There is some wisdom in this, but with some important caveats, IMO...

I think one of the most attractive things to a husband is having a solid sense of yourself, of who you are.

Yes, being "soft" is a strength, but that doesn't mean being fragile. I think it has to do with knowing who you are and what you stand for without bludgeoning it over your husband's head, AND with enough security in yourself to let HIM "control" some things too. 

The other thought I have on this...
I chose to marry an assertive man, because I was very attracted to that trait. That said...I have NO problem letting him "lead" as a captain--IF HE TREATS ME WITH RESPECT.

I'll let him have all the power and control over certain areas of our life--IF HE DOESN'T ARBITRARILY FIGHT ME EVERY STEP OF THE WAY FOR POWER AND CONTROL.

Hell, I'll even "obey" my husband--IF HE LOVES AND CHERISHES ME AND GENUINELY CARES FOR MY/OUR BEST INTEREST.

I don't think 180-ing is about being aloof; I think it's about showing your spouse that you know your own worth, and living by that knowledge.

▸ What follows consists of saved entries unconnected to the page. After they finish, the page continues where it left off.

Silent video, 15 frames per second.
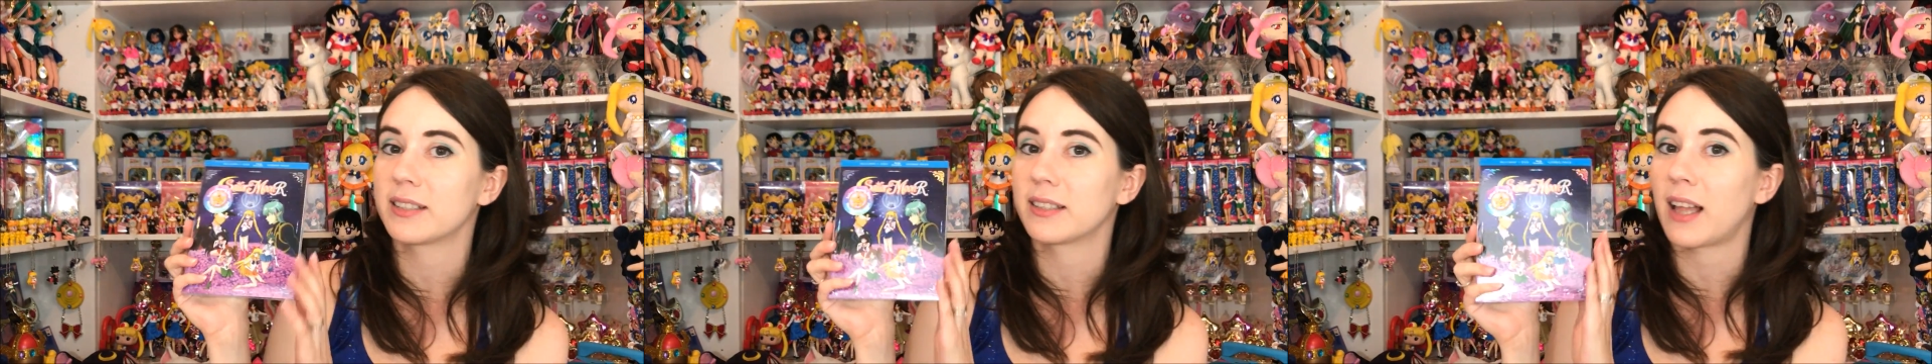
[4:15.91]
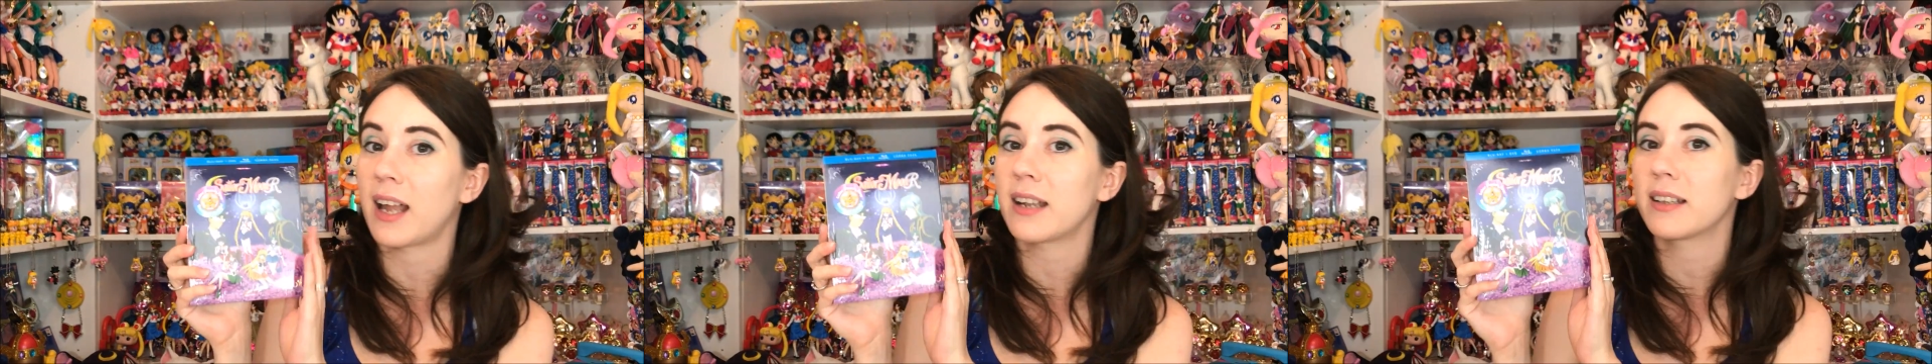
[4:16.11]

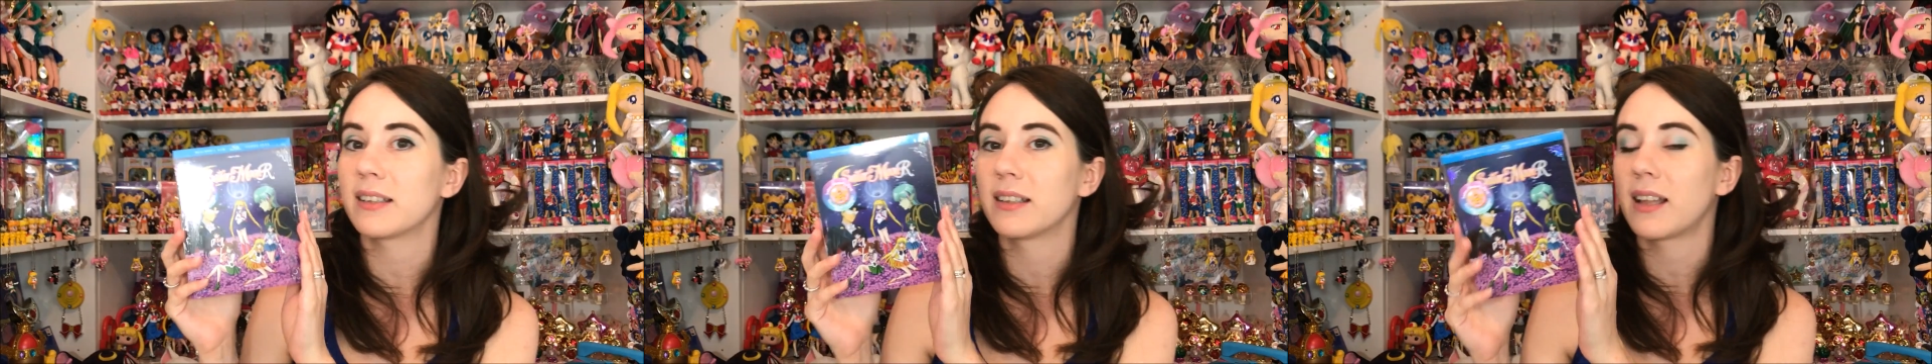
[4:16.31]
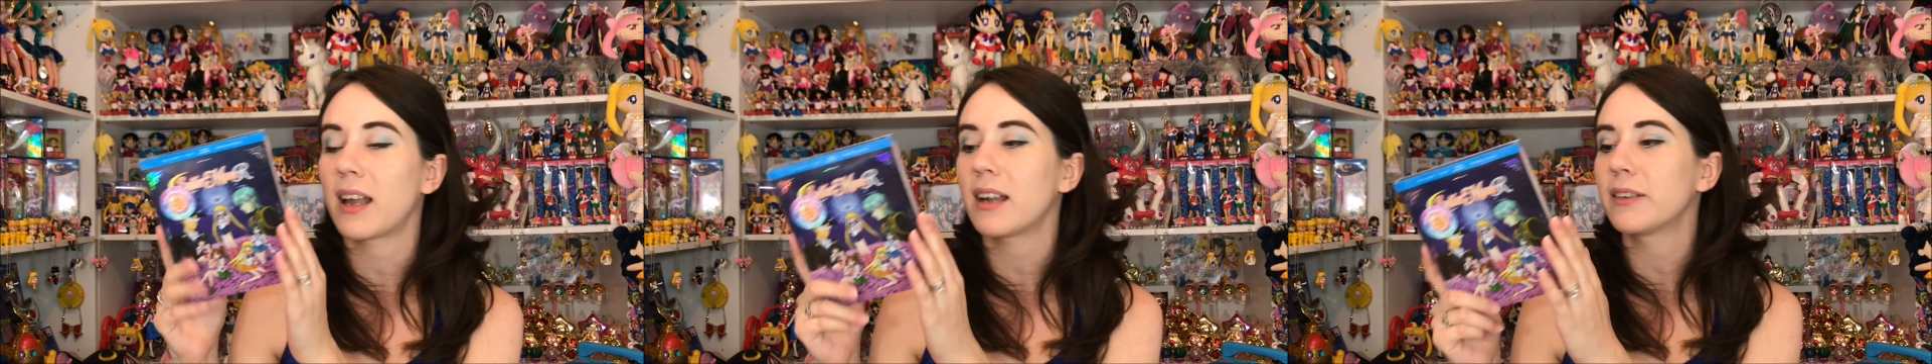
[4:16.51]
A lot,
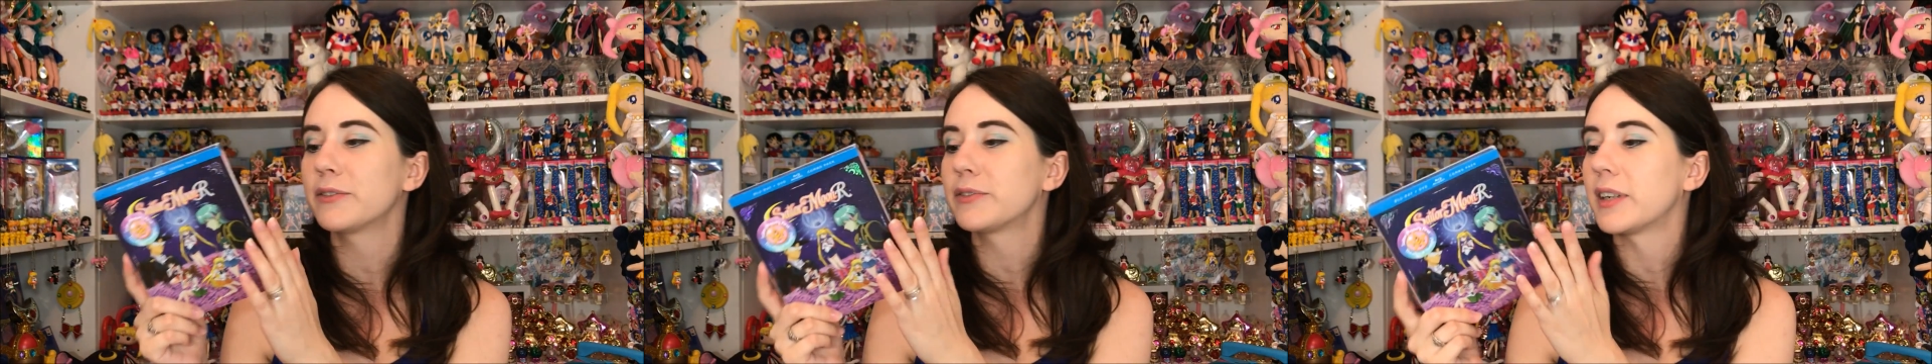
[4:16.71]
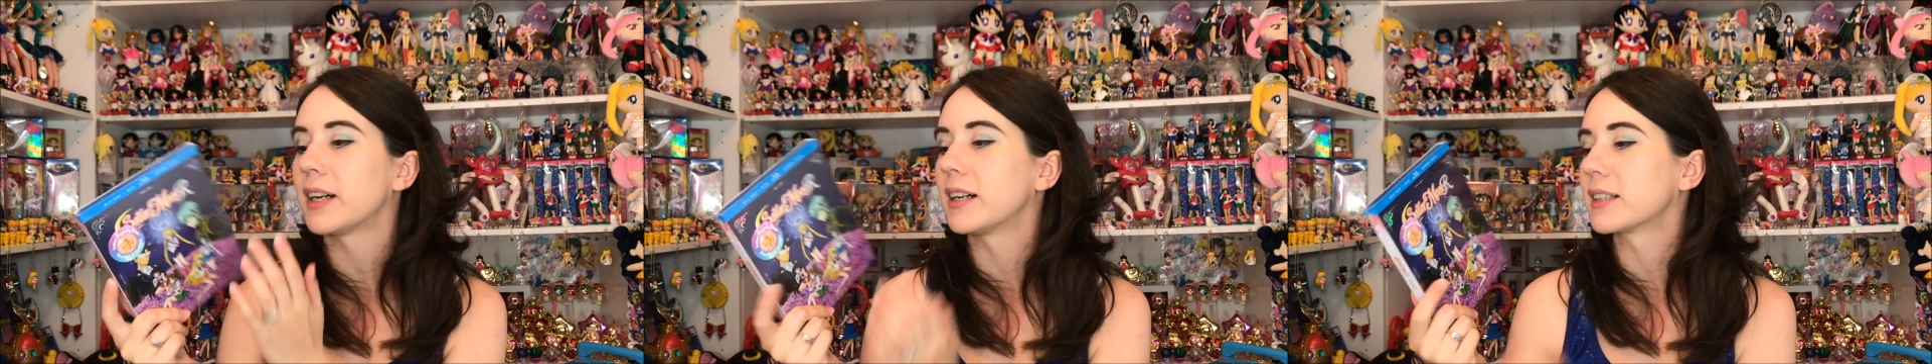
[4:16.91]
of, lot
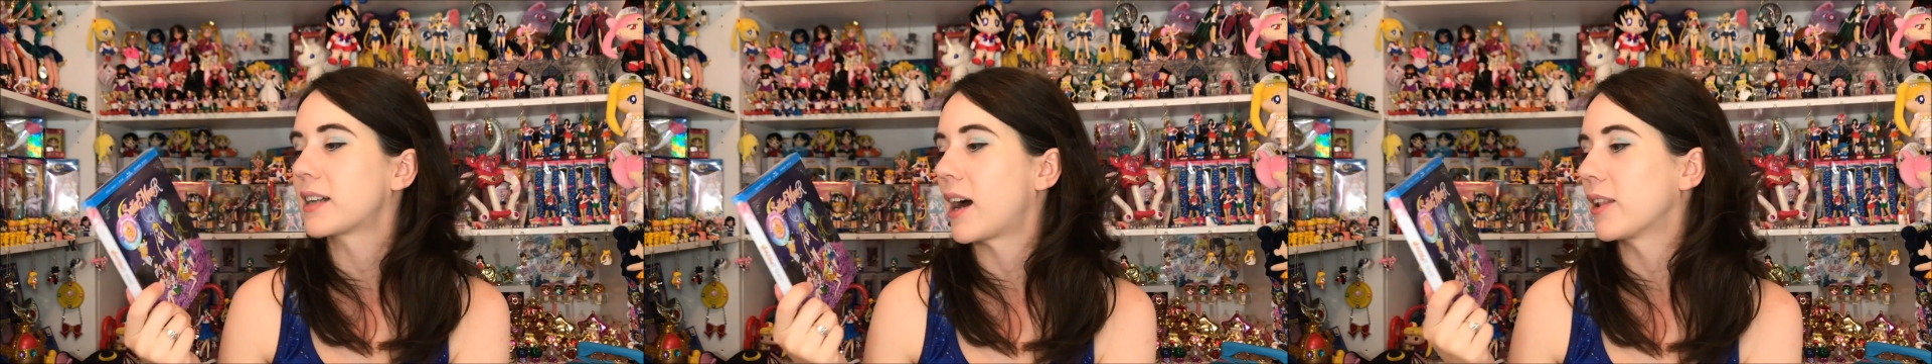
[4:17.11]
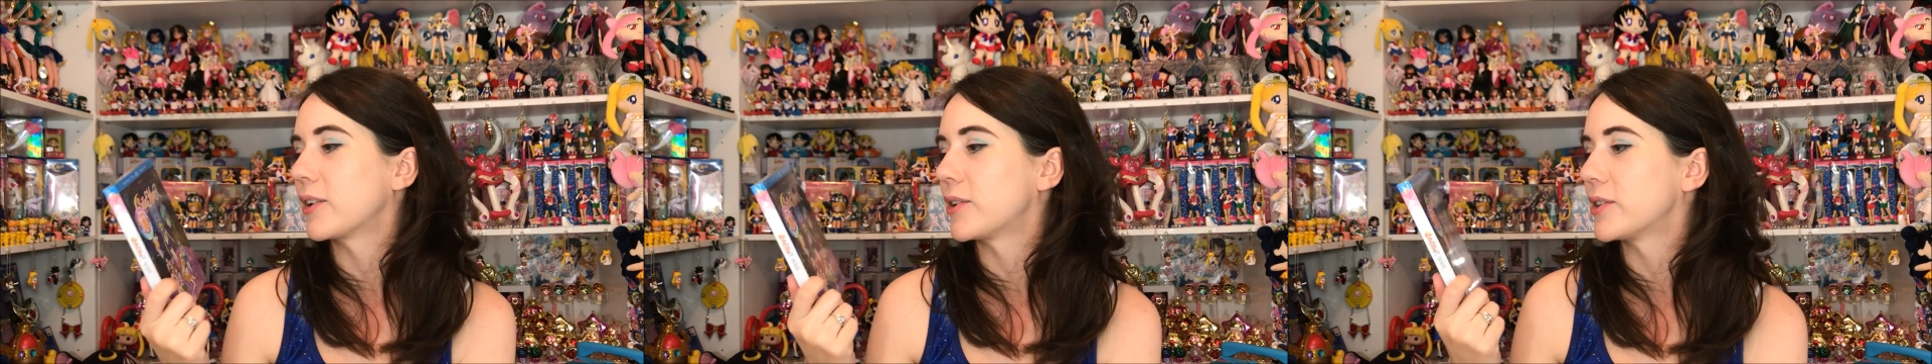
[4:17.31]
of uh,
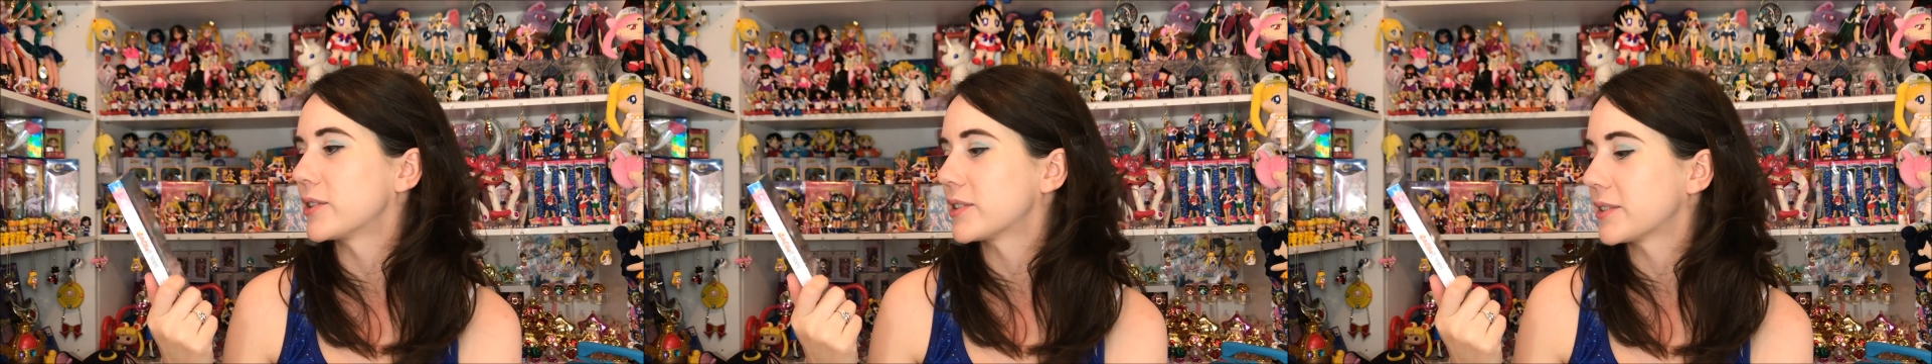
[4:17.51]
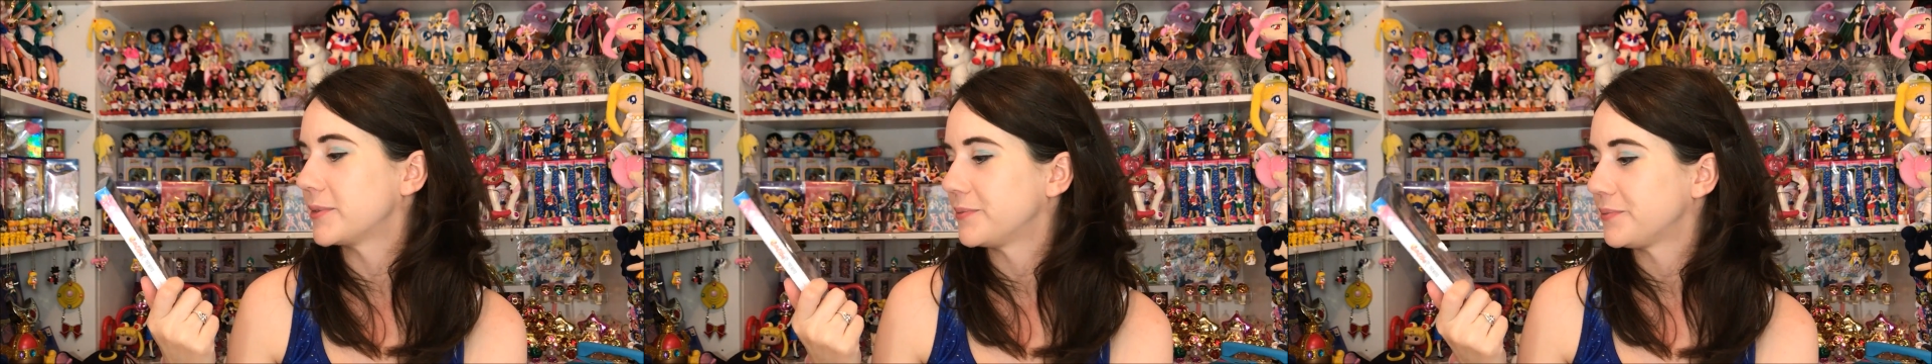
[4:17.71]

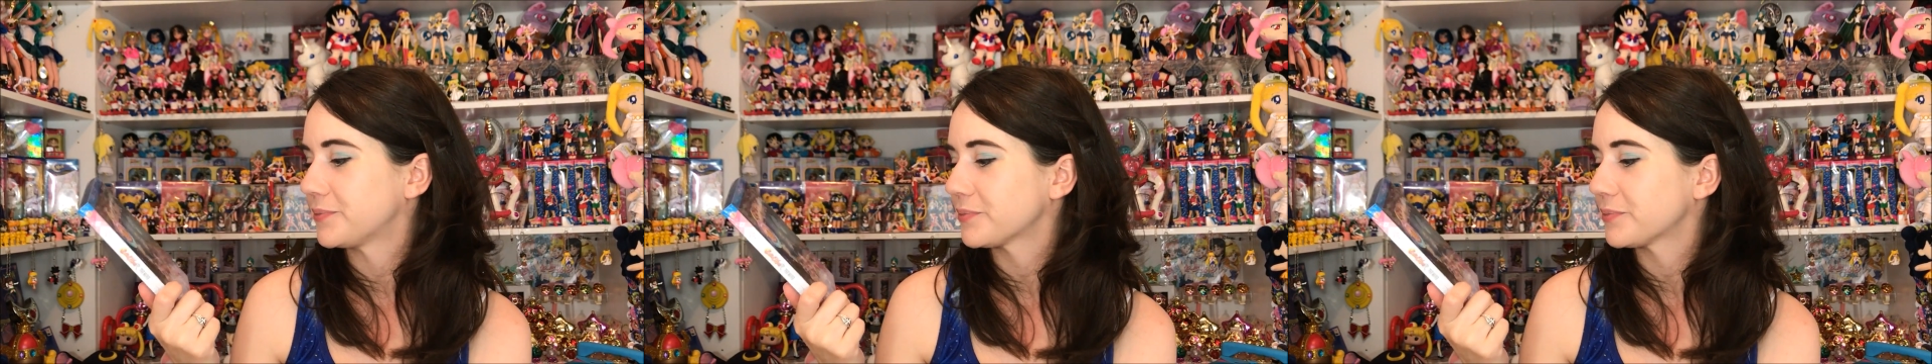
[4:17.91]
colors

If your spouse is good, they'll see your worth too, and want to be a part of it.

And if he does--by all means, lavish affection and cuddles to his heart's content.

But if he treats you badly or wants to be controlling--being soft and cuddly puts a lower worth on your love.

I hope that made sense.


----------



## credamdóchasgra (Sep 24, 2010)

themrs said:


> You have to be affectionate AND less available at the same time. I'm not on my husband 24/7, but I smile at him more and give him compliments more. I say to him, "You're right." and "Whatever you think is best." more often. I'm less argumentative. Stuff like that.


Again--SMART.

In my marriage, it's about letting go of the need to control things, and setting the example that *not everything has to be a power struggle.*

Tiny example: last night when we got home, sat down and ate our takeout, I had the remote. Flipped through channels. Saw something *I* definitely would've watched, AND something *he* definitely would've watched.

I flipped back and forth, and then left it on "his" thing.
Because in that moment, I felt "eh," about "my" thing.

Reaaalllly tiny example, but with a husband who turns every tiny thing into a power struggle, I wanted to set the example that I don't need to use the remote to make a point--the way he uses other meaningless things to make a point.

Along the lines of what you say, for me, it's also about how I "feel" inside when I do something.
If I'm reaching for him to ease some anxiety or restore connection after conflict--that's unhealthy for ME, and reduces me to needy.
But if I'm being affectionate as a self-assured decision, a genuine loving extension--that's good.

And I think they can see the difference.


----------



## lisa3girls (Apr 6, 2011)

I will keep trying...I think he was the controlling one in the relationship at first (20+ years ago)-- he became a SAHD and my career took off. I have ALWAYS appreciated what he does at home, but he doesn't see it that way.

I actually think he resents my independence and the fact that I don't 'need' him financially. He thought he wanted that (for me to be my own person) but once he got it I think he didn't like it.


----------



## credamdóchasgra (Sep 24, 2010)

lisa3girls said:


> I will keep trying...I think he was the controlling one in the relationship at first (20+ years ago)-- he became a SAHD and my career took off. I have ALWAYS appreciated what he does at home, but he doesn't see it that way.
> 
> I actually think he resents my independence and the fact that I don't 'need' him financially. He thought he wanted that (for me to be my own person) but once he got it I think he didn't like it.


You may be on to something there.

It could be a blow to his ego and manhood for you to be the breadwinner.
Doesn't excuse disrespect or snide comments.

But, it does help you understand his pov.

Keep treating him and yourself with respect, and eventually he may get used to your independence, and grow to respect you in kind for it.

_Posted via Mobile Device_


----------



## themrs (Oct 16, 2009)

I don't think softer=pushover. I just think it means being more feminine (graceful and gentle) and less argumentative.


----------